# [Stored data]
--
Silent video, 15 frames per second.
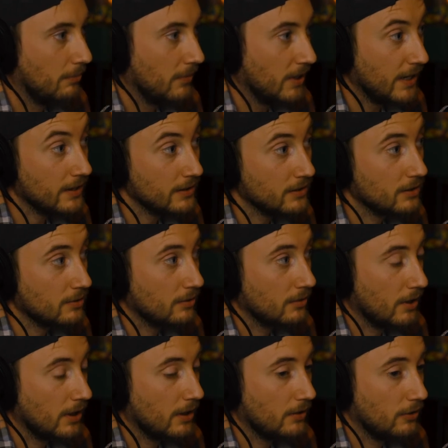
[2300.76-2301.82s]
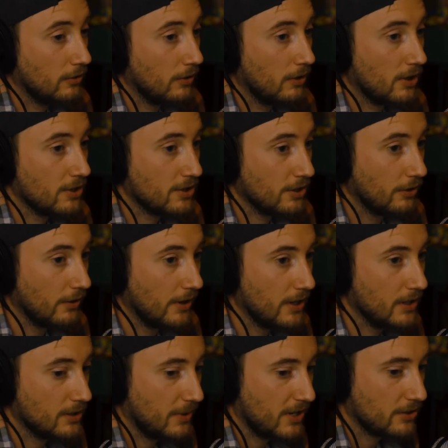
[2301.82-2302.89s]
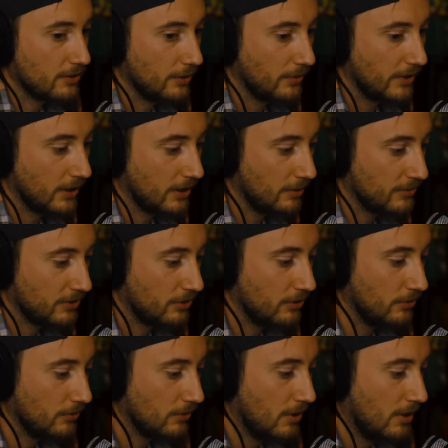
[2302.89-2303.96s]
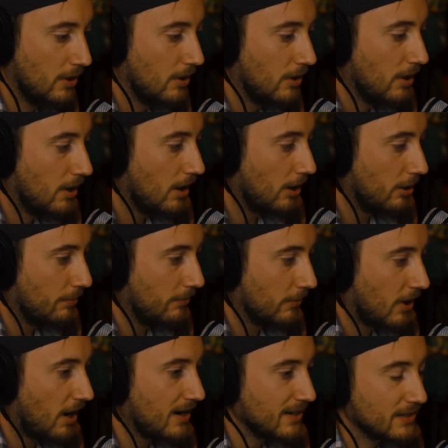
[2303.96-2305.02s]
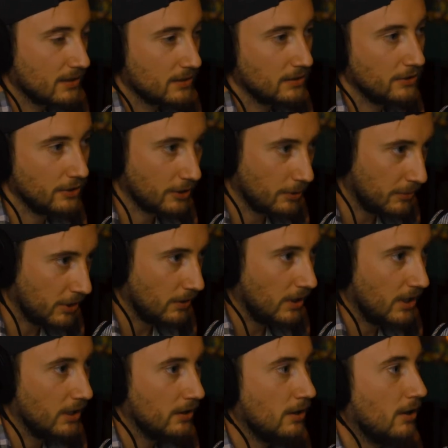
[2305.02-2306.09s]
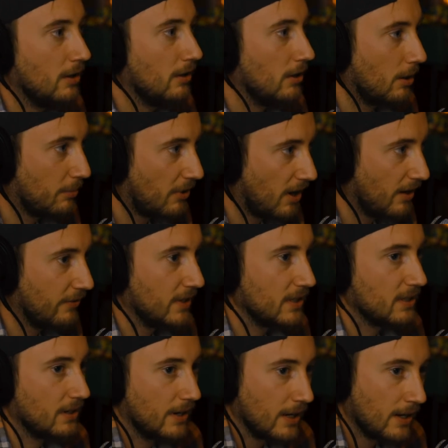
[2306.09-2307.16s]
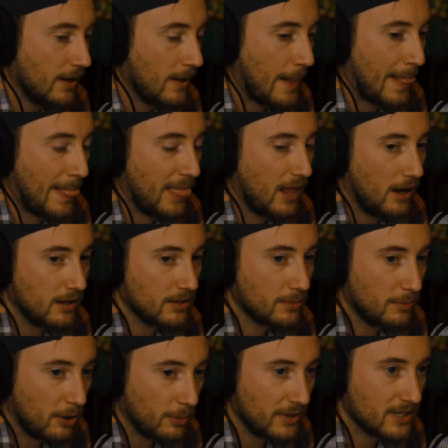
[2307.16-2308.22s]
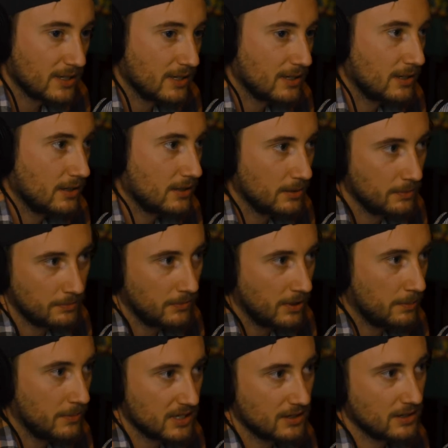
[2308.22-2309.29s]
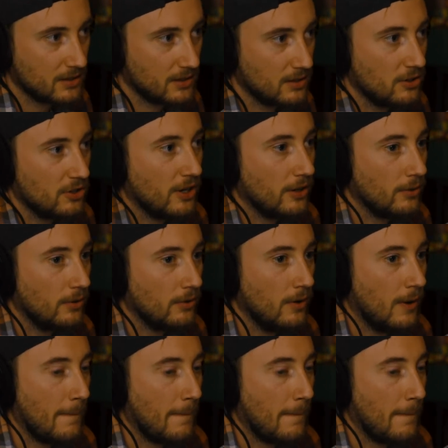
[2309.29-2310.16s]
It is to a large degree, especially when it comes to causes in your community, nonprofits, like small businesses and businesses in general.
--
# [What this task involves]
Retype every entry verbatim and exclude the pictures from the copy.

# [Solution to the exercise]
Silent video, 15 frames per second.
[2300.76-2301.82s]
[2301.82-2302.89s]
[2302.89-2303.96s]
[2303.96-2305.02s]
[2305.02-2306.09s]
[2306.09-2307.16s]
[2307.16-2308.22s]
[2308.22-2309.29s]
[2309.29-2310.16s]
It is to a large degree, especially when it comes to causes in your community, nonprofits, like small businesses and businesses in general.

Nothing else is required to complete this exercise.